Ford finds a mood that avoids the clutter and ponderousness of most Hollywood history movies, a mood more of parable than of textbook chronicle. That preoccupation with history and its contradictions—the variance between actual human experience and the official version that will be constructed after the fact—that suffuses films as different as They Were Expendable (1945), Fort Apache (1948), and The Man Who Shot Liberty Valance (1962) resonates troublingly at the heart of this film, for all its apparent serenity. Nothing here is as uncomplicated as it seems designed to appear, which may be why the editors of Cahiers du cinéma, in a celebrated, if by now scarcely readable, special issue of 1970, brought the full force of their post-’68 Althusserian-Lacanian rhetoric to bear on the film in a scene-by-scene analysis, as if here the secret mechanisms of the American ideology itself might be decoded and exposed. In trying to pin down the meanings of Ford’s art, however, Cahiers du cinéma missed his mercurial—and, admittedly, sometimes infuriating––ability to be in two places at once. If Ford’s Lincoln exhibits at once a radiant sincerity and the devious subtlety of a trickster, he is to that extent the director’s mirror image.
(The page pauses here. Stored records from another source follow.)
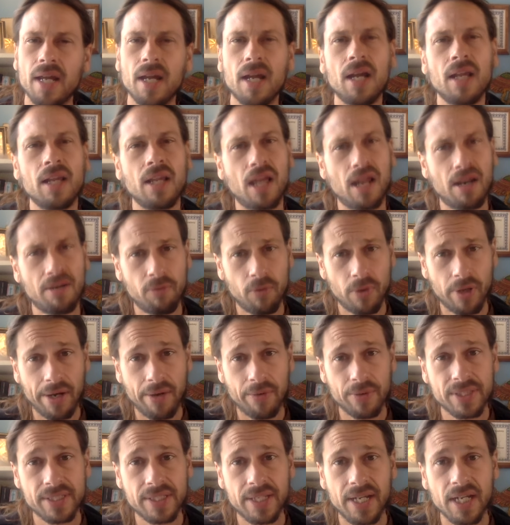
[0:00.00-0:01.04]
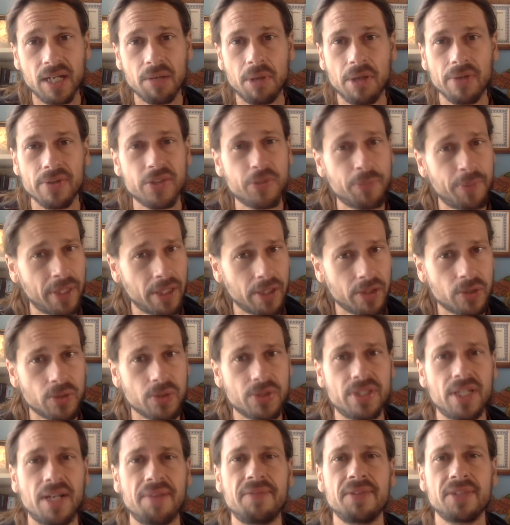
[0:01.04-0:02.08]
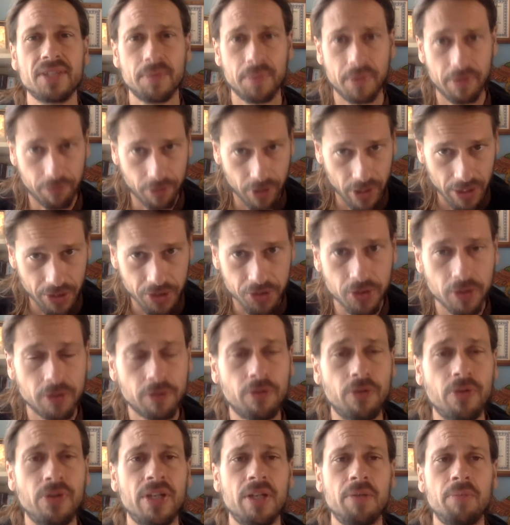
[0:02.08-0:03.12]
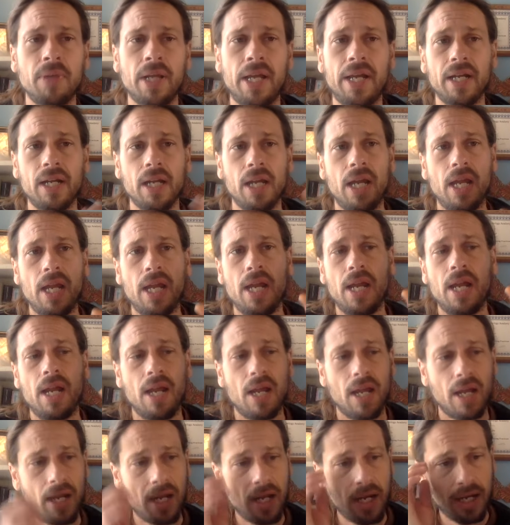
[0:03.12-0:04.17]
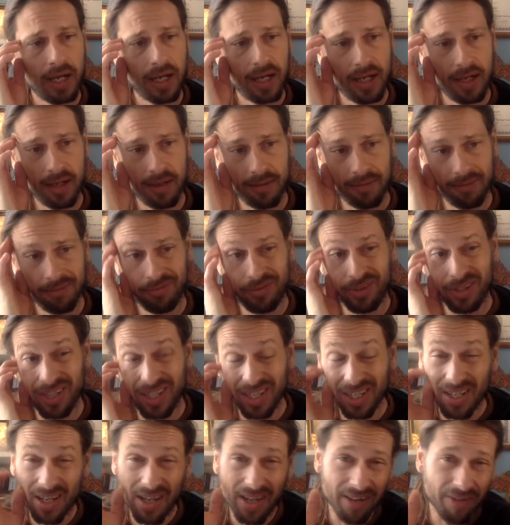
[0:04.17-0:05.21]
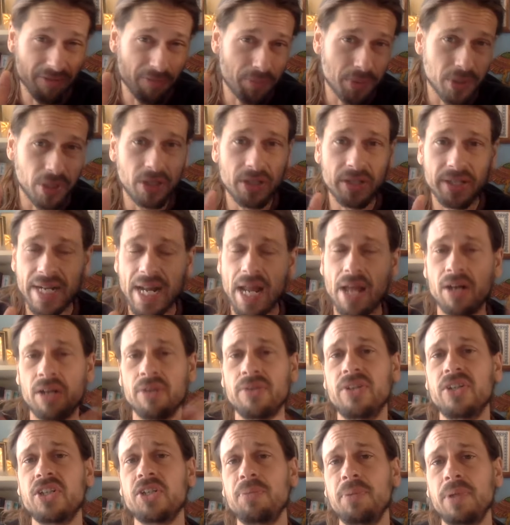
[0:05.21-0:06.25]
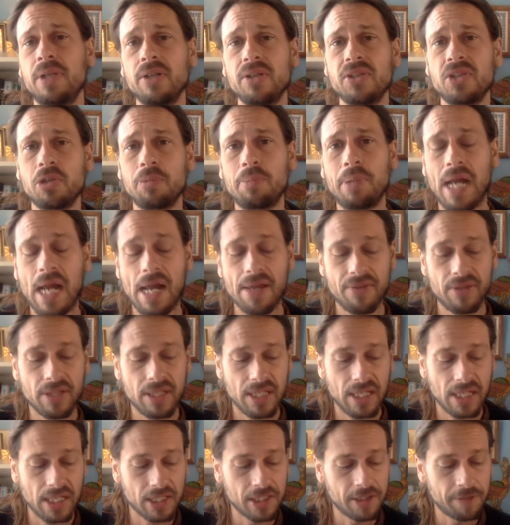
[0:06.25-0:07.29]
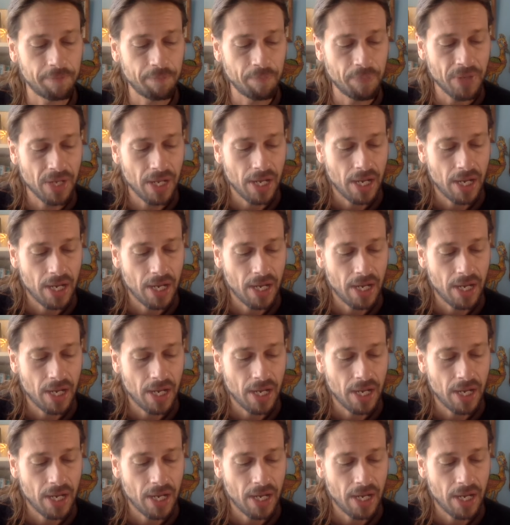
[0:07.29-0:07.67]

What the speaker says: A lot of what I was saying about the spiritual stuff is going to be very true for them, like feeling kind of burned out on their spiritual path again.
Bertrand Tavernier described Young Mr. Lincoln as “worthy of Plutarch,” and there is indeed something ancient in the bareness with which Ford and his screenwriter, Lamar Trotti, lay out their episodes, allowing each scene its independent life and leaving much unspoken. As history, it is on many points not much more accurate than Plutarch; like the Greek historian, Ford relies freely on anecdote, rumor, and imaginative reconstruction to fill out his portrait. But, in a way, that is the point: he carves out a space beneath or before history in which past events, not yet ossified into the stuff of monuments, retain the lithe flexibility of what is not yet formed. The myth of the Great Man is subverted by presenting a hero who has not yet become himself, who is all the more admirable for still being in a state of pure potentiality. The film radiates a youthful joy, while at the same time insistently implying that the hero’s destiny—the moment when the weight of history becomes unavoidable—will necessarily mean the loss of all joy.